A Trip To Ascoli Piceno
Just when I was feeling that there was no hope for me here, I visited Ascoli Piceno for my birthday. We drove into the city centre and tried to navigate our way to the hotel. Ascoli Piceno is not a very large city, but it is an Italian city with pedestrianised areas and this tourist is totally lacking in spatial awareness and navigational abilities – not an ideal mix. After driving around the one way system a few times without coming across the hotel and trying to use the map on the I-phone, I decided it was now time to admit defeat, and return to the old school method of finding our way. I used my rudimentary Italian to ask a cyclist the way. He began to describe the way to me (in Italian), and seeing the perplexed look of confusion on my face, signalled that we could follow him.
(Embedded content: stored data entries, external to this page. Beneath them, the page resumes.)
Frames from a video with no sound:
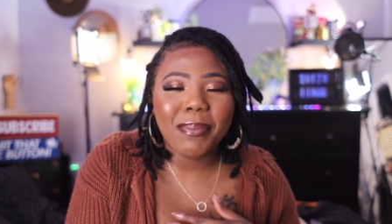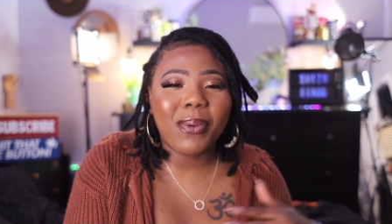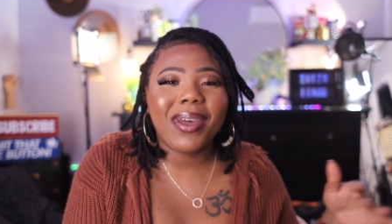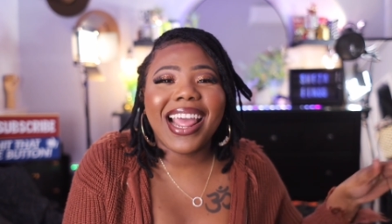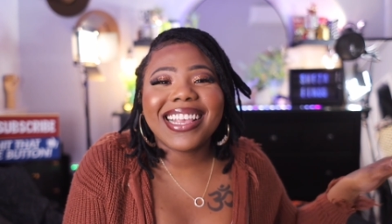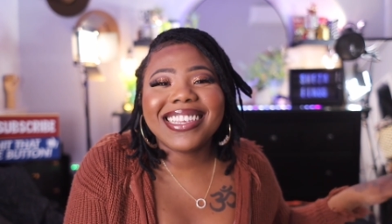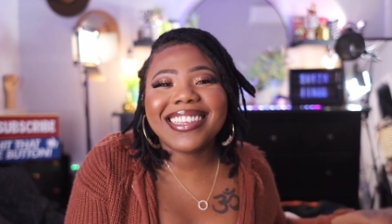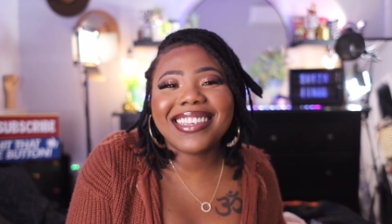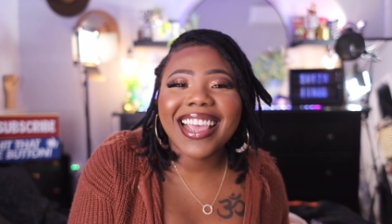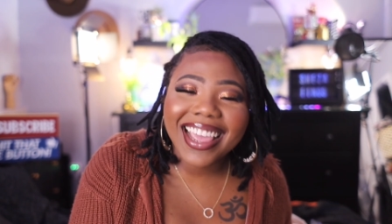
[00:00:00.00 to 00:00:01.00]
but when I
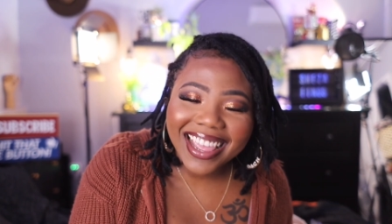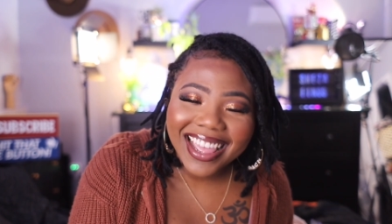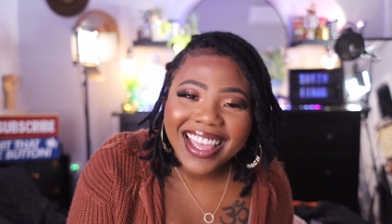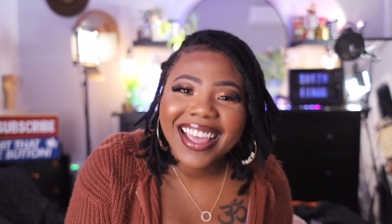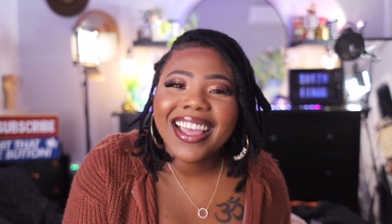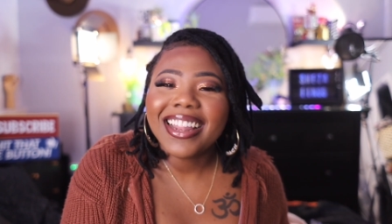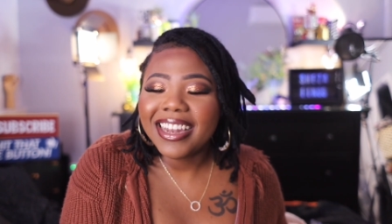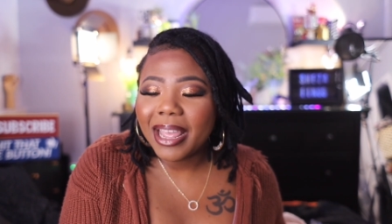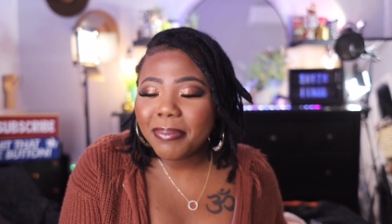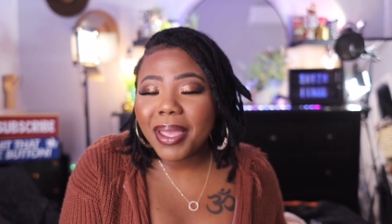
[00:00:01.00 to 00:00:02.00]
say
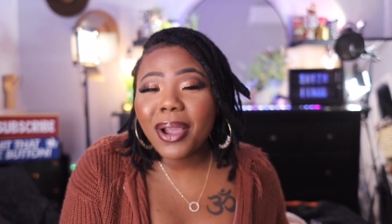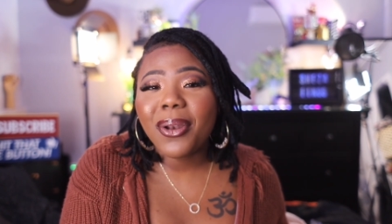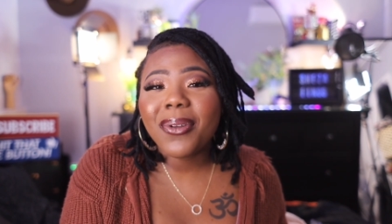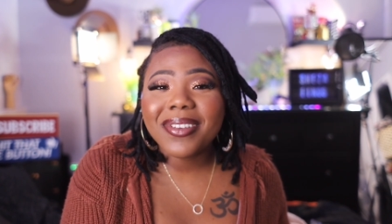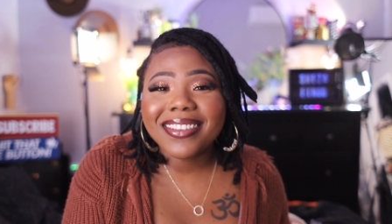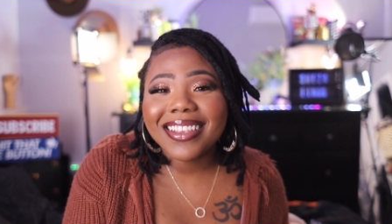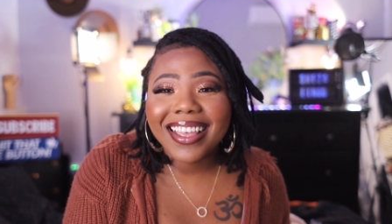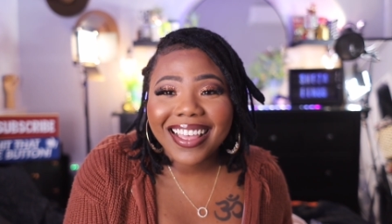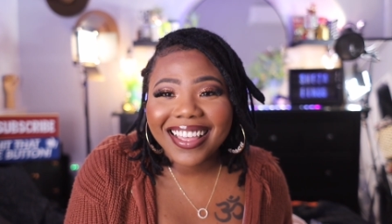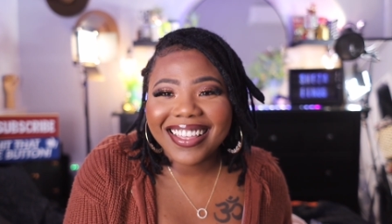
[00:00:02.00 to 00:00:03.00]
them my clothes, yeah,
Excellent! I reminded him that while he was on a bike, we needed to stick with a car friendly route and off we went. Fifteen minutes later, we arrived outside the hotel and he waved and cycled off. I was acutely aware that he could probably have cycled there in only a few minutes if it wasn’t for the car, and we equally, could have spent several hours getting hot and stressed and more lost without his intervention. I did stop to wonder in what other city in the world someone would have taken that much time and effort to help a complete stranger.
Ascoli Piceno Highlights
We checked in at Palazzo Guiderocchi then spent a very enjoyable Summer’s evening wandering around the antiques market, sipping prosecco at Caffe Meletti in the Piazza del Popolo, and then a delicious and very good value dinner at Il Desco. Even now, I think of that experience as my most memorable of that year. All very simple, but an excellent adventure none the less, and helped along by the anonymous man on the bike.
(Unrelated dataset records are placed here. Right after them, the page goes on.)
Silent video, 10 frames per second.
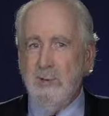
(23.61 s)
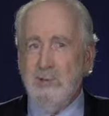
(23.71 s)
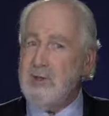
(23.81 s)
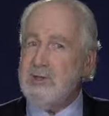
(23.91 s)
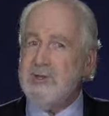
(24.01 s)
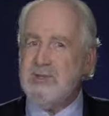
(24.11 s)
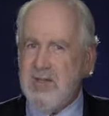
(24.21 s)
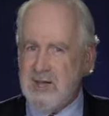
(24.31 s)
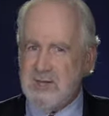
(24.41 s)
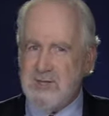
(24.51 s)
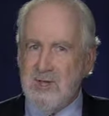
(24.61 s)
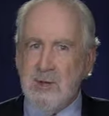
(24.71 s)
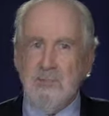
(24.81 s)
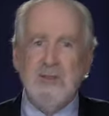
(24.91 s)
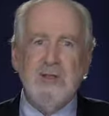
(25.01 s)
Billions, yes,
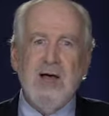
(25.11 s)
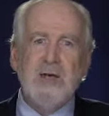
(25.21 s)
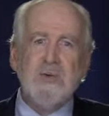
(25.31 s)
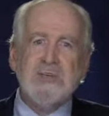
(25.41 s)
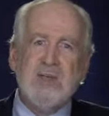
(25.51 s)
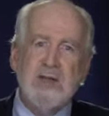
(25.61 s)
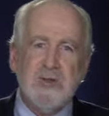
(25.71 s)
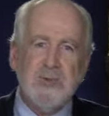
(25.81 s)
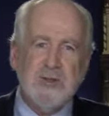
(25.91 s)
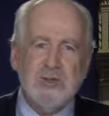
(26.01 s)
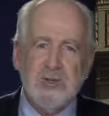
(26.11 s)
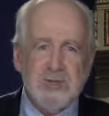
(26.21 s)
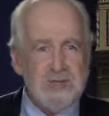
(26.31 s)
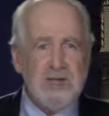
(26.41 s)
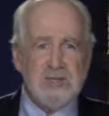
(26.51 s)
but the lottery's contribution
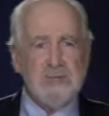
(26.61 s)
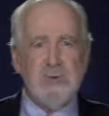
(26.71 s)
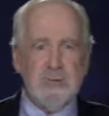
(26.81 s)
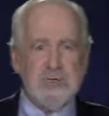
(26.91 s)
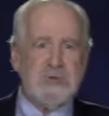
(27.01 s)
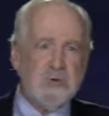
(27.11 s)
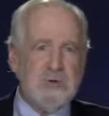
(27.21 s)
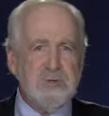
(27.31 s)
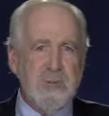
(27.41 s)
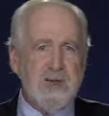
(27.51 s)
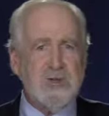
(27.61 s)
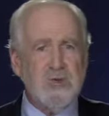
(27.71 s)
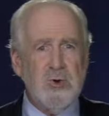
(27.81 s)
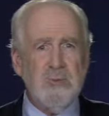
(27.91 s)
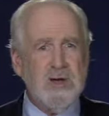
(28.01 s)
to Texas public schools amounted
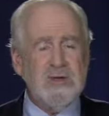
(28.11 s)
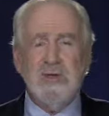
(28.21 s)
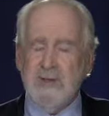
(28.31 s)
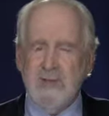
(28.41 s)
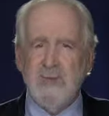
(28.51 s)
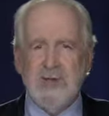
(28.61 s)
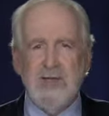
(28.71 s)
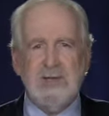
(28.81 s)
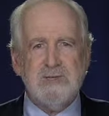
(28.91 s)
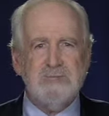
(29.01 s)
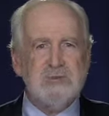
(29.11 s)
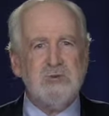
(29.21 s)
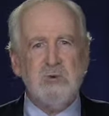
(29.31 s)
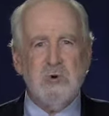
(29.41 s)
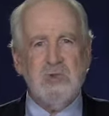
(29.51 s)
to about three days of
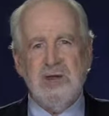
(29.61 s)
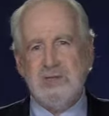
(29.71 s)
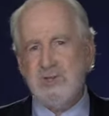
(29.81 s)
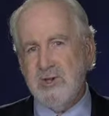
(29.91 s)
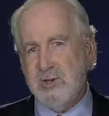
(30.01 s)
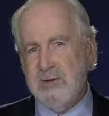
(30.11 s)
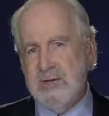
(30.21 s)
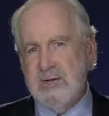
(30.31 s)
school last year.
An Englishwoman in Le Marche
So if you are expecting the fanfares to be out for your arrival in Le Marche you might be disappointed – the shops will probably be shut when you arrive, no one will speak English and it will seem as if there is an absent queuing system (or at least one where you are always the last in line) at the deli counter in the supermarket once it has opened. In fact, on first appearances it seemed to me as if the Marchigiani were totally indifferent to my presence as long as I didn’t hold them up in getting their espresso at the bar any longer than is normal. So fanfares, no, but curiosity, yes. After ten years, we still get lingering looks when we walk into our local bar, and although my Italian is still not anywhere near where I want it to be, I do understand murmurings about “Inglese”. However, for me, the curiosity is mutual – I am as strange and interesting to the Marchigiani as they are to me.
Initially this is an unusual feeling – we Brits are used to travelling to places where people are only too pleased to see us, speak English and will stay open all night if that might please us. I understand now, that the Marchigiani are also only too pleased to see us, particularly between 8am and 1pm and if we speak Italian. And why shouldn’t it be that way? Don’t we always talk about seeking out a genuine experience of another culture? We don’t often verbalise what we have really become used to expecting – a genuine cultural experience available at our convenience and in English thank you very much.
Le Marche most definitely is a rich cultural experience, but make no mistake, it will be on Marchigiani terms. And isn’t that what we really wanted all along?